• Task prompt:
The records that follow are to be given again exactly, with their pictures omitted.

• Information provided:
>>>

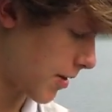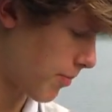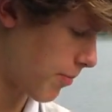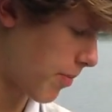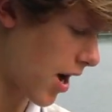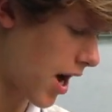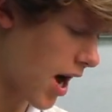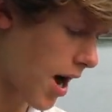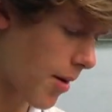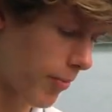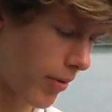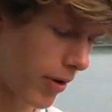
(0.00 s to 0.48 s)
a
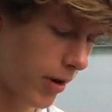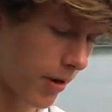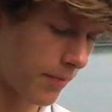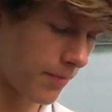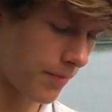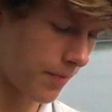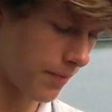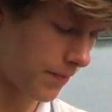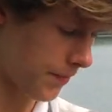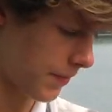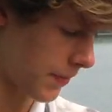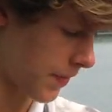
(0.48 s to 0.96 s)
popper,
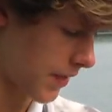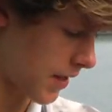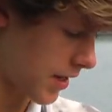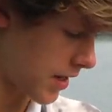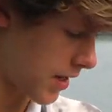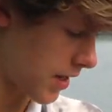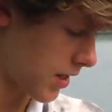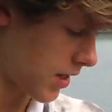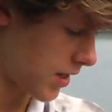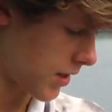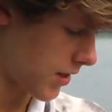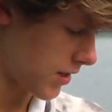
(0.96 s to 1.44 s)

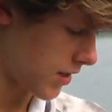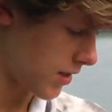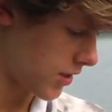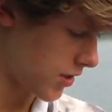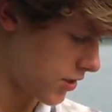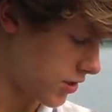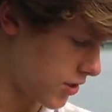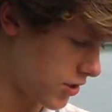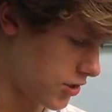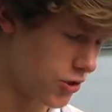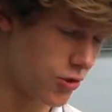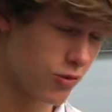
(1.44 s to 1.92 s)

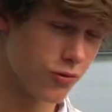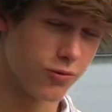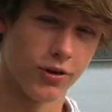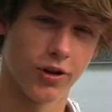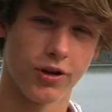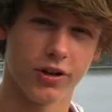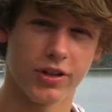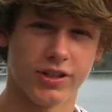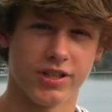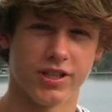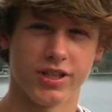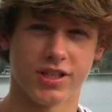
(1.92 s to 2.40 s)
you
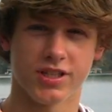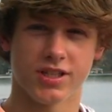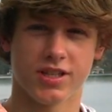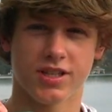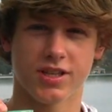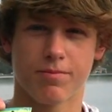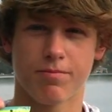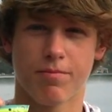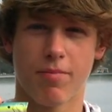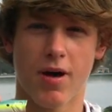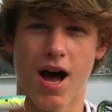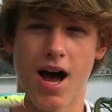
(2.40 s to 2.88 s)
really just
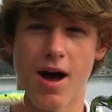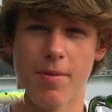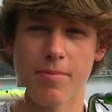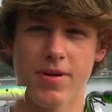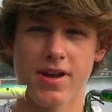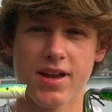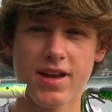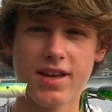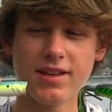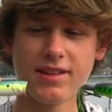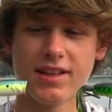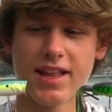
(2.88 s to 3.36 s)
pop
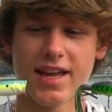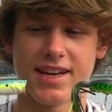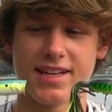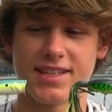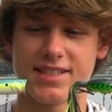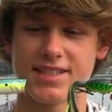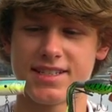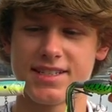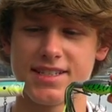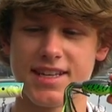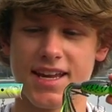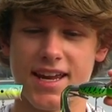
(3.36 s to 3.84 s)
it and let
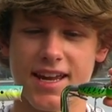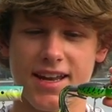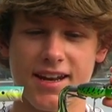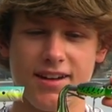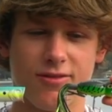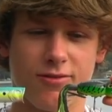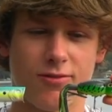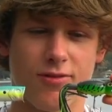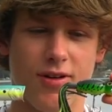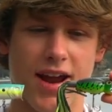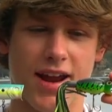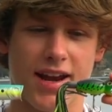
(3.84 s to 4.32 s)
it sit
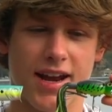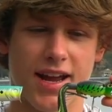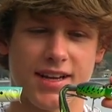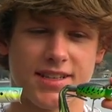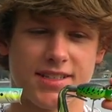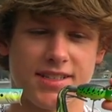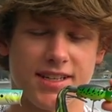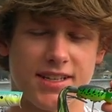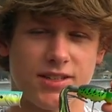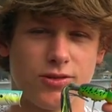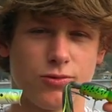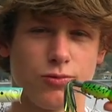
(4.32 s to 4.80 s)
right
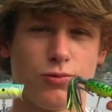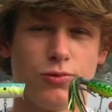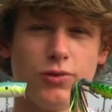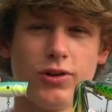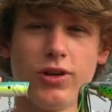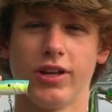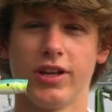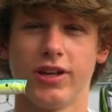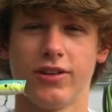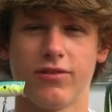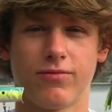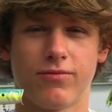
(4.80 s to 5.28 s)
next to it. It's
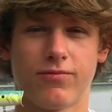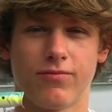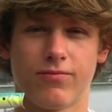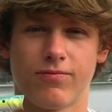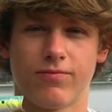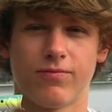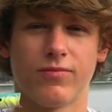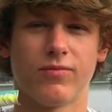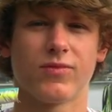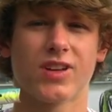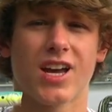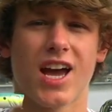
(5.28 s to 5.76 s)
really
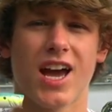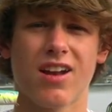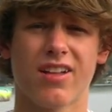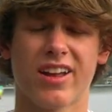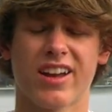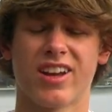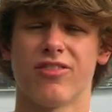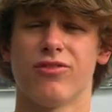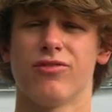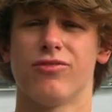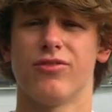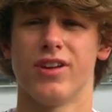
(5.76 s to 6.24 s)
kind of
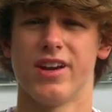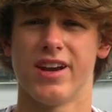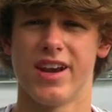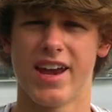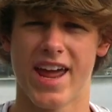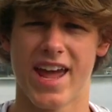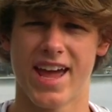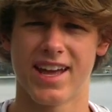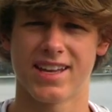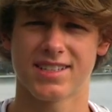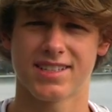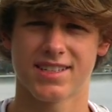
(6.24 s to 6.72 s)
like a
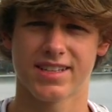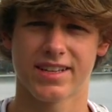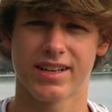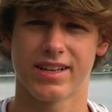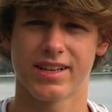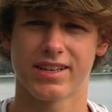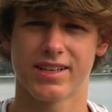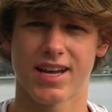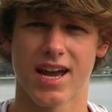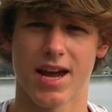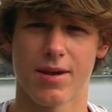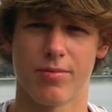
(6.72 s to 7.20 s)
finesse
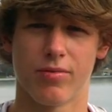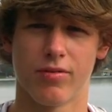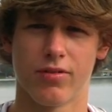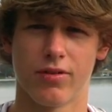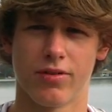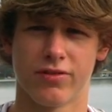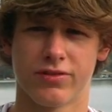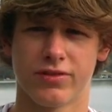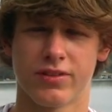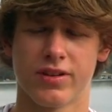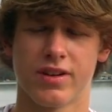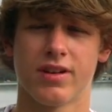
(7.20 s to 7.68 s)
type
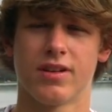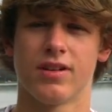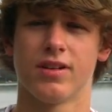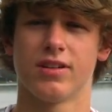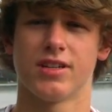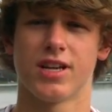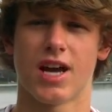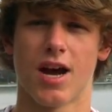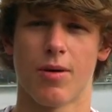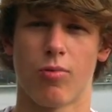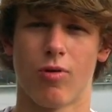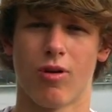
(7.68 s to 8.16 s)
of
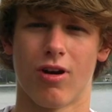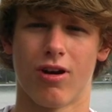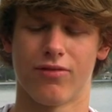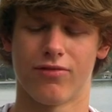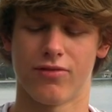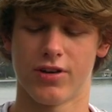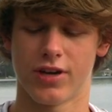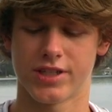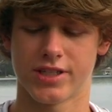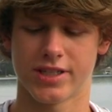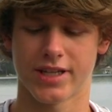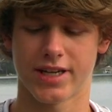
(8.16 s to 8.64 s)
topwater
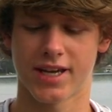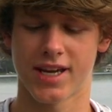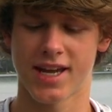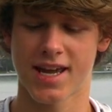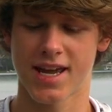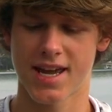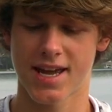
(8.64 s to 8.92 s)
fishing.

<<<

• Response to the exercise:
(0.00 s to 0.48 s)
a
(0.48 s to 0.96 s)
popper,
(0.96 s to 1.44 s)

(1.44 s to 1.92 s)

(1.92 s to 2.40 s)
you
(2.40 s to 2.88 s)
really just
(2.88 s to 3.36 s)
pop
(3.36 s to 3.84 s)
it and let
(3.84 s to 4.32 s)
it sit
(4.32 s to 4.80 s)
right
(4.80 s to 5.28 s)
next to it. It's
(5.28 s to 5.76 s)
really
(5.76 s to 6.24 s)
kind of
(6.24 s to 6.72 s)
like a
(6.72 s to 7.20 s)
finesse
(7.20 s to 7.68 s)
type
(7.68 s to 8.16 s)
of
(8.16 s to 8.64 s)
topwater
(8.64 s to 8.92 s)
fishing.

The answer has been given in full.